What is needed
Leave out the pictures and repeat the data exactly.

-------- Supplied data

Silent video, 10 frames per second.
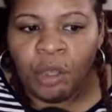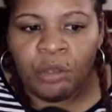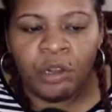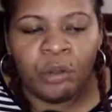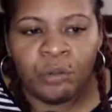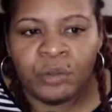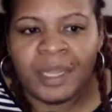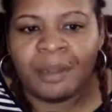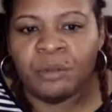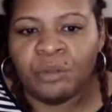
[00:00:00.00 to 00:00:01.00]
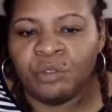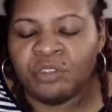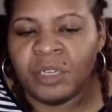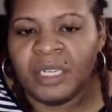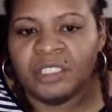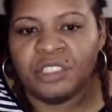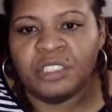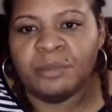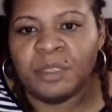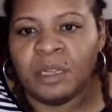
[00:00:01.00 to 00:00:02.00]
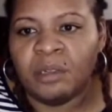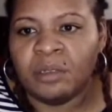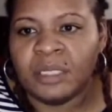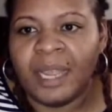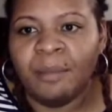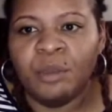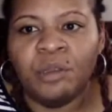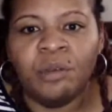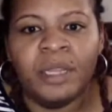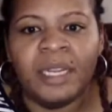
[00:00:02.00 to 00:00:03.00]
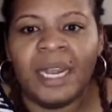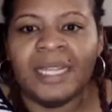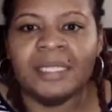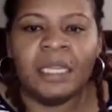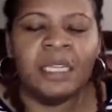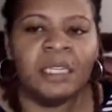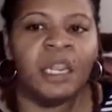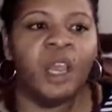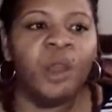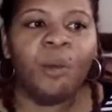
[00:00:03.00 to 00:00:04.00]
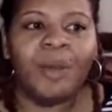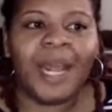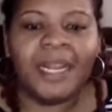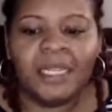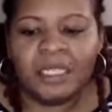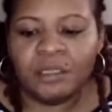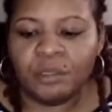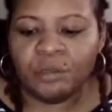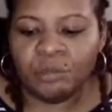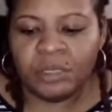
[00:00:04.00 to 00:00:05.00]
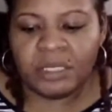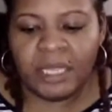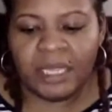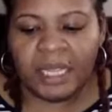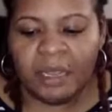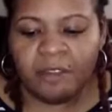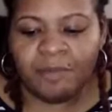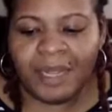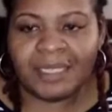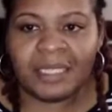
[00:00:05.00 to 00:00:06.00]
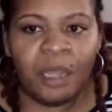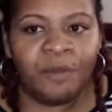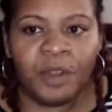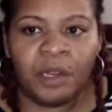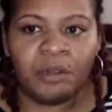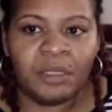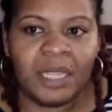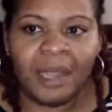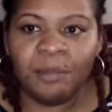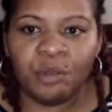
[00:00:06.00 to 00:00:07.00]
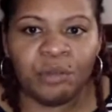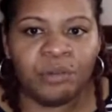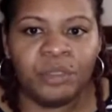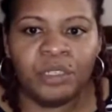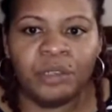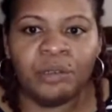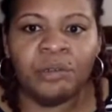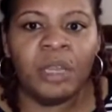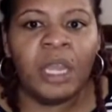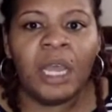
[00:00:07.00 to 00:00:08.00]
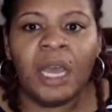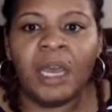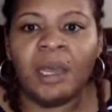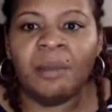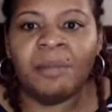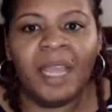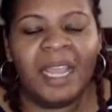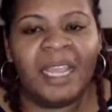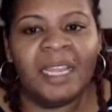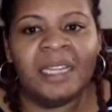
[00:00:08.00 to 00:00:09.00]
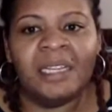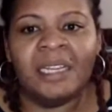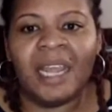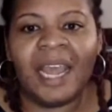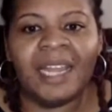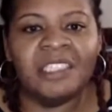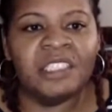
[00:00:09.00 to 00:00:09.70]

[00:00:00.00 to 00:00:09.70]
closed out those relationships a long time ago and like done what I needed to do to take care of myself a long time ago, you know? And I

----------------

Solution to this problem
Silent video, 10 frames per second.
[00:00:00.00 to 00:00:01.00]
[00:00:01.00 to 00:00:02.00]
[00:00:02.00 to 00:00:03.00]
[00:00:03.00 to 00:00:04.00]
[00:00:04.00 to 00:00:05.00]
[00:00:05.00 to 00:00:06.00]
[00:00:06.00 to 00:00:07.00]
[00:00:07.00 to 00:00:08.00]
[00:00:08.00 to 00:00:09.00]
[00:00:09.00 to 00:00:09.70]

[00:00:00.00 to 00:00:09.70]
closed out those relationships a long time ago and like done what I needed to do to take care of myself a long time ago, you know? And I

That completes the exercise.